There are 10.4 million residential swimming pools in the US.

The majority of those pools will be cleaned using chlorine, a disinfectant that destroys and deactivates germs. The American Chemistry Council writes that chlorine’s disinfectant qualities come from its ability to bond with and destroy the outer surfaces of bacteria and viruses. Chlorine has the power to clean and sterilize swimming pools, along with hospitals and hotels, but it can also affect your body.

INSIDER spoke with dermatologists to determine what chlorine really does to you.

Chlorine is extremely drying to the skin.

Pools are perfect for cooling off and beating the heat. Being in the water doesn’t mean your skin is being hydrated, though. Chlorine is known to dry the skin, and some people may also find their skin feeling scratchy or irritated by it, too.
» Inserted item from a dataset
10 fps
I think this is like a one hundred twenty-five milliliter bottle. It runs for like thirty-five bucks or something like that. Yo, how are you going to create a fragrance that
“Chlorine is extremely drying to the skin,” Dr. Debra Jaliman, an American Academy of Dermatology Spokesperson with a private practice in New York told INSIDER. “It’s especially important to take a shower right after getting out of a chlorine pool.” She also advises putting on moisturizer to replace essential oils that chlorine can strip away from skin.

Chlorine can make your hair brittle or fragile.
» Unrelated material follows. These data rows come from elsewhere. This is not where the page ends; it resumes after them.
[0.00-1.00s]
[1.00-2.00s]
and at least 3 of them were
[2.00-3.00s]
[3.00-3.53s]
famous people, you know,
In the same way that chlorine can dry out hair, it can dry skin. Letting your hair sit in chlorine water can do damage to your locks.

Dr. Adam Friedman, Associate Professor of Dermatology and Director of Supportive Oncodermatology at George Washington School of Medicine and Health Sciences, says that it can also make hair brittle. On Columbia University’s website Go Ask Alice, where health professionals answer anonymous questions, the team answered a question about the impact of chlorine on hair. According to their response, chlorine sucks sebum (oil secreted from your glands) out of your hair. “[This] may cause the cuticle to crack,” the team wrote. “This damage causes your hair’s natural sheen to diminish, and the unprotected cortex to potentially ‘split,’ creating split ends.”

Those with color-treated hair have often been told to be especially careful when swimming in pools, but Friedman said that it’s not chlorine that sometimes turns color-treated hair green. “While swimming in a swimming pool has been known to turn hair green, it is actually the copper in the pool, not the chlorine, that does this,” he told INSIDER.